Information about the shooter is still not released. Preliminary reports suggest that it was a deranged man, clearly with a character disorder, whose criminal behavior may have been triggered by a relationship gone wrong. One eye-witness of the first killing (of a student and a dormitory resident assistant who intervened) said he was in possession of two handguns. We will have to wait to know more details.

I am reminded of the news report last year that took a look at Intermittent Explosive Disorder. What we call "road rage" or "going postal" are examples. It is an accident of acronyms that Improvised Explosive Device is also called "IED."
Or maybe not.

April 18 addition...

While we're at it, this post is a good place to point out that the tragedy at Virginia Tech is not the most deadly school tragedy in US history. That kind of hype may sell more papers, but it's not accurate.

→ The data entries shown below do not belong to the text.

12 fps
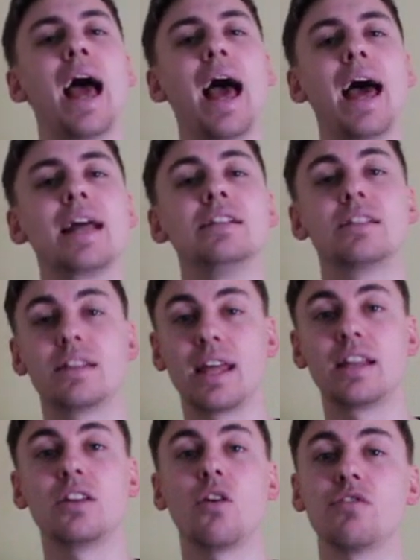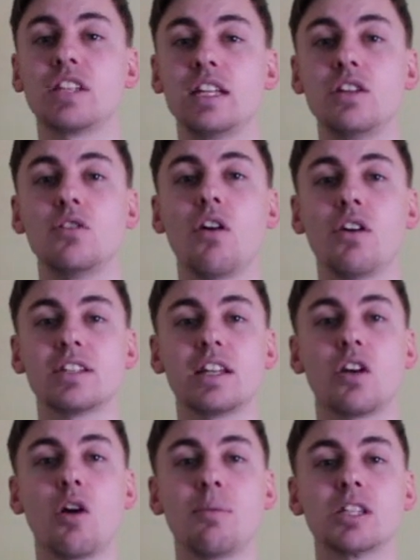And then obviously you guys in
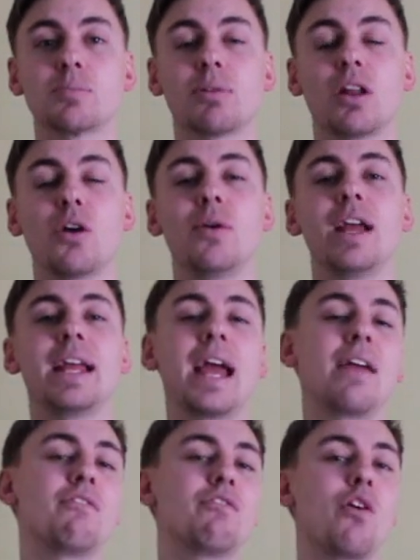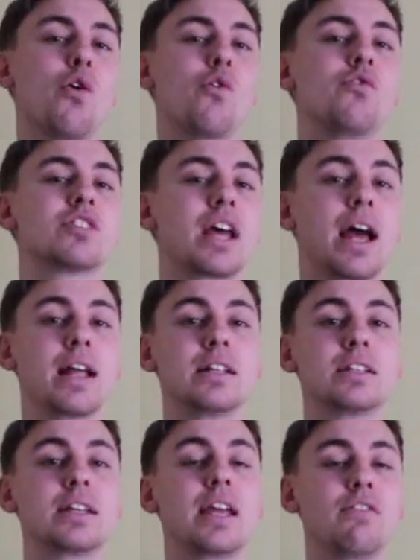the comments below, get involved
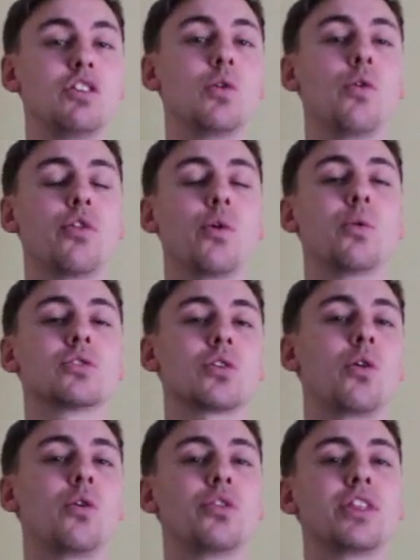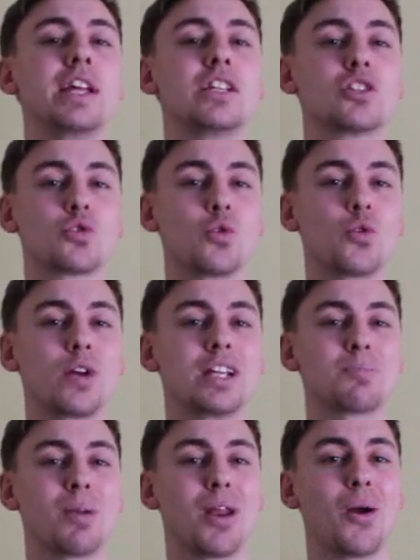and give your thoughts on the
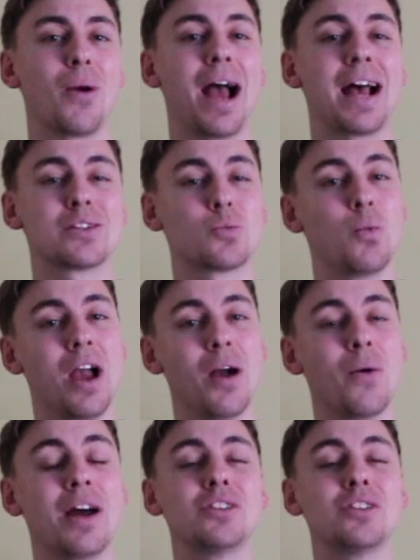stories below as well.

In 1927 a terrible event in Michigan was by all accounts far worse, not only because it killed more students and left more surviving casualties, but because the perpetrator was a member of the school board and probably spent up to a year preparing his evil scheme. No need for me to go into the detail here, but Wikipedia has a fascinating article worth reading.

As the days go by I think my last link above is also worth a closer look. It seems the perpetrator at VT was a student whose behavior and writing carried warning signs that were not fully appreciated. I'm looking forward to learn if he fits a PTSD profile. We'll see.

Also, illustrating how small our world is, half a dozen people where I work are well-acquainted with Virginia Tech and that area of the state. At this point none is aware of knowing any victims. At least one blogroll contact is also connected by acquaintance and is relieved to know his friend is not among the victims.